Problem requirements:
Reproduce all the records word for word. Omit images.

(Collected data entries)
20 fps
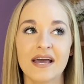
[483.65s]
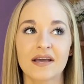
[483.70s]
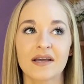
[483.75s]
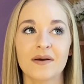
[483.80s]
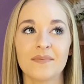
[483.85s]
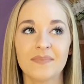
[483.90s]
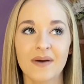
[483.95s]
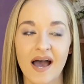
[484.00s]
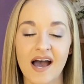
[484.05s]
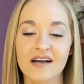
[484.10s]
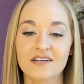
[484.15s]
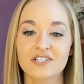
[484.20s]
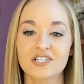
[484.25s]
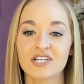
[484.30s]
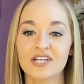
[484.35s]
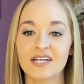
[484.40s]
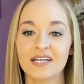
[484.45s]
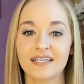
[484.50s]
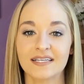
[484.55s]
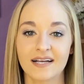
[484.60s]

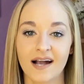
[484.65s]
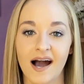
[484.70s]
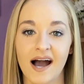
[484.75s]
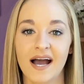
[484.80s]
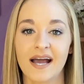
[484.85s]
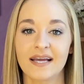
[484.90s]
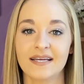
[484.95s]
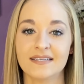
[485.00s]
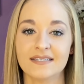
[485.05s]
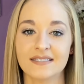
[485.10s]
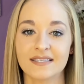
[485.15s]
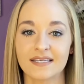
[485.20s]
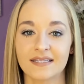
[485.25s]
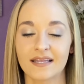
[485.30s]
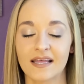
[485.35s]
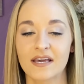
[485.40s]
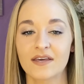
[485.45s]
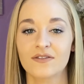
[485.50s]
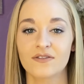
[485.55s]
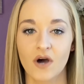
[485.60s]
compassionate and kind and
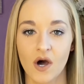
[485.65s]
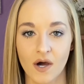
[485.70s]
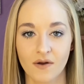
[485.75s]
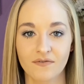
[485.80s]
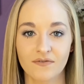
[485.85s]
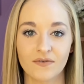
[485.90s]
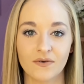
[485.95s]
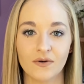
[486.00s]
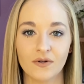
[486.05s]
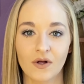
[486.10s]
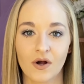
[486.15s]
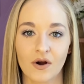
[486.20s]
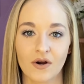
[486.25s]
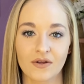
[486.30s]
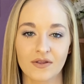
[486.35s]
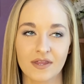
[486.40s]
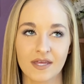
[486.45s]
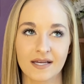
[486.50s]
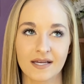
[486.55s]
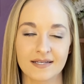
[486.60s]
like thoughtful
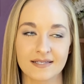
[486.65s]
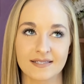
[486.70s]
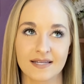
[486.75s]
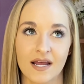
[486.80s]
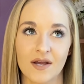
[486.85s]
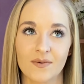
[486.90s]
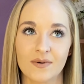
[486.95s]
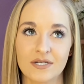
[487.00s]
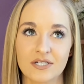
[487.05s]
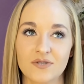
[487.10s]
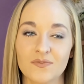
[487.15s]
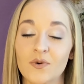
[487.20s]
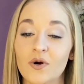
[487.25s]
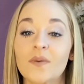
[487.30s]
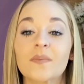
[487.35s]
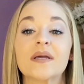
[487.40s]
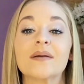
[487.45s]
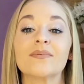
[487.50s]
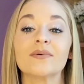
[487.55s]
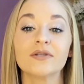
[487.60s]
are things that I wish more
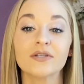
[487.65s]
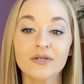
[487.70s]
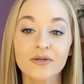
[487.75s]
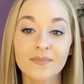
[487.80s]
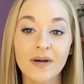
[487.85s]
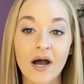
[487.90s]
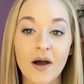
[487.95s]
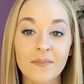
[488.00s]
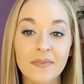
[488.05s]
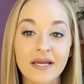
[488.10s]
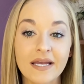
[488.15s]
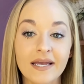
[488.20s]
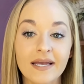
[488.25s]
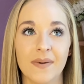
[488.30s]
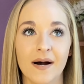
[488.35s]
people knew about me.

Output:
20 fps
[483.65s]
[483.70s]
[483.75s]
[483.80s]
[483.85s]
[483.90s]
[483.95s]
[484.00s]
[484.05s]
[484.10s]
[484.15s]
[484.20s]
[484.25s]
[484.30s]
[484.35s]
[484.40s]
[484.45s]
[484.50s]
[484.55s]
[484.60s]

[484.65s]
[484.70s]
[484.75s]
[484.80s]
[484.85s]
[484.90s]
[484.95s]
[485.00s]
[485.05s]
[485.10s]
[485.15s]
[485.20s]
[485.25s]
[485.30s]
[485.35s]
[485.40s]
[485.45s]
[485.50s]
[485.55s]
[485.60s]
compassionate and kind and
[485.65s]
[485.70s]
[485.75s]
[485.80s]
[485.85s]
[485.90s]
[485.95s]
[486.00s]
[486.05s]
[486.10s]
[486.15s]
[486.20s]
[486.25s]
[486.30s]
[486.35s]
[486.40s]
[486.45s]
[486.50s]
[486.55s]
[486.60s]
like thoughtful
[486.65s]
[486.70s]
[486.75s]
[486.80s]
[486.85s]
[486.90s]
[486.95s]
[487.00s]
[487.05s]
[487.10s]
[487.15s]
[487.20s]
[487.25s]
[487.30s]
[487.35s]
[487.40s]
[487.45s]
[487.50s]
[487.55s]
[487.60s]
are things that I wish more
[487.65s]
[487.70s]
[487.75s]
[487.80s]
[487.85s]
[487.90s]
[487.95s]
[488.00s]
[488.05s]
[488.10s]
[488.15s]
[488.20s]
[488.25s]
[488.30s]
[488.35s]
people knew about me.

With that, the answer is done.